*Required action*
Print the lines from the one containing "[4.02-5.03s]" through the end of the material below, both included, exactly as they appear and without pictures.

*Provided material*
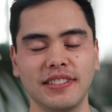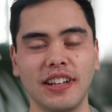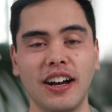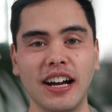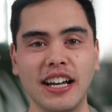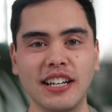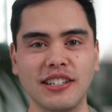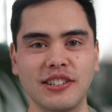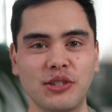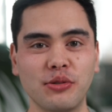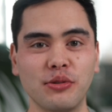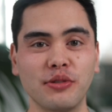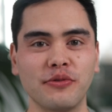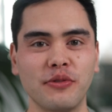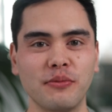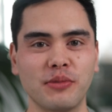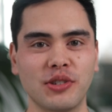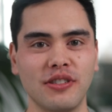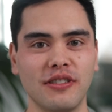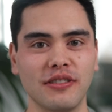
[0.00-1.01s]
Hi, Sean
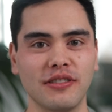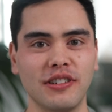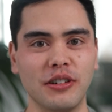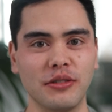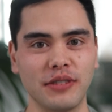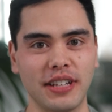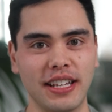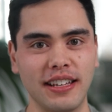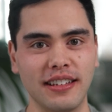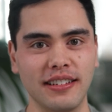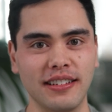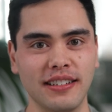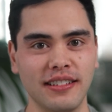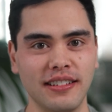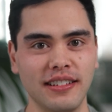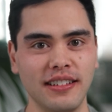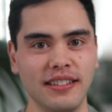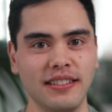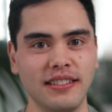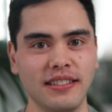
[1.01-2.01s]
from Stronghold here.
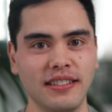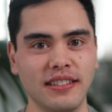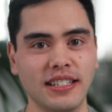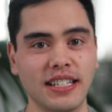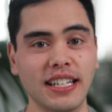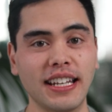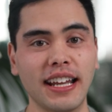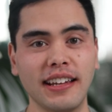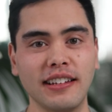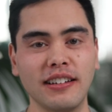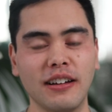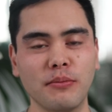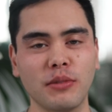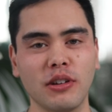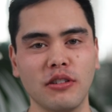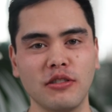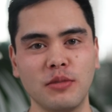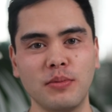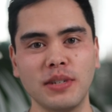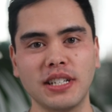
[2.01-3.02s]
Today I'm
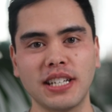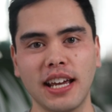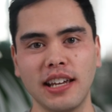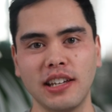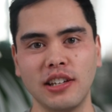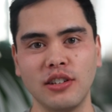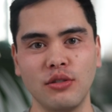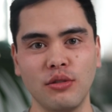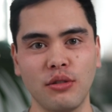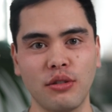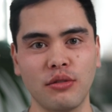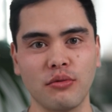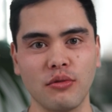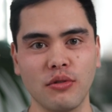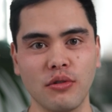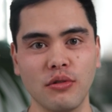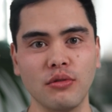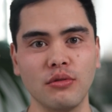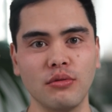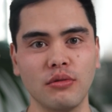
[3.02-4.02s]
going to be taking you
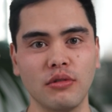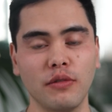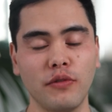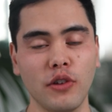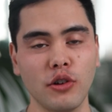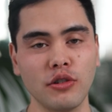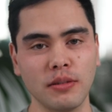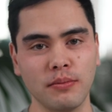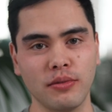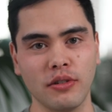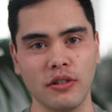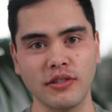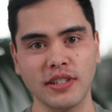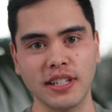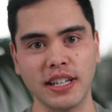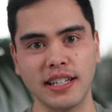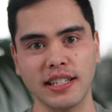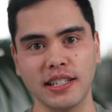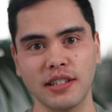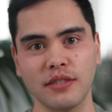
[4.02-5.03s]
through the voting
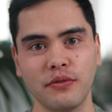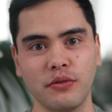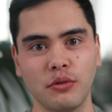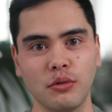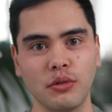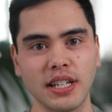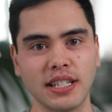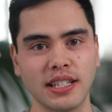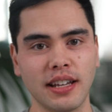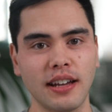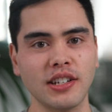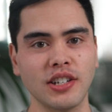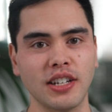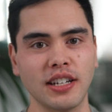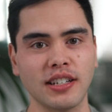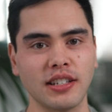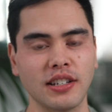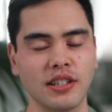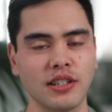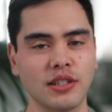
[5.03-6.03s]
process for
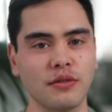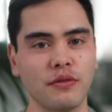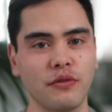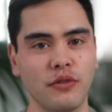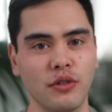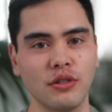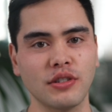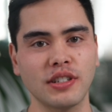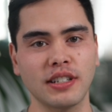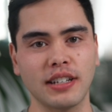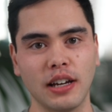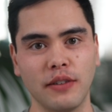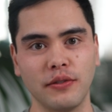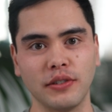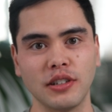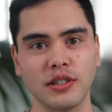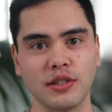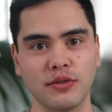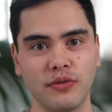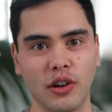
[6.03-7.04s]
SHX's first
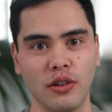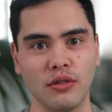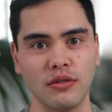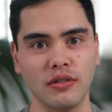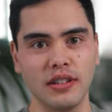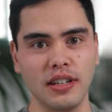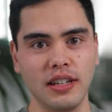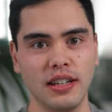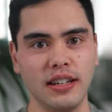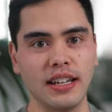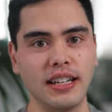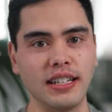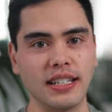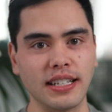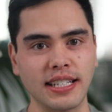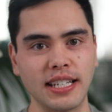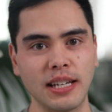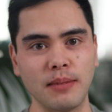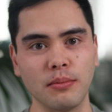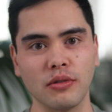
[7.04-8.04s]
governance vote in
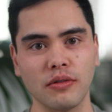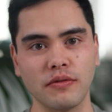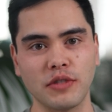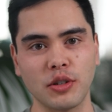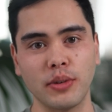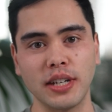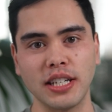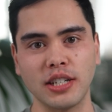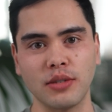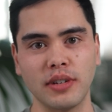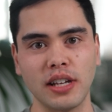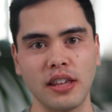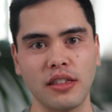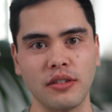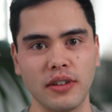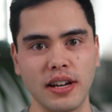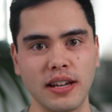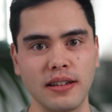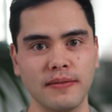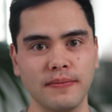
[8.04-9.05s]
December of
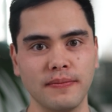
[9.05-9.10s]
2023.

*Solution below*
[4.02-5.03s]
through the voting
[5.03-6.03s]
process for
[6.03-7.04s]
SHX's first
[7.04-8.04s]
governance vote in
[8.04-9.05s]
December of
[9.05-9.10s]
2023.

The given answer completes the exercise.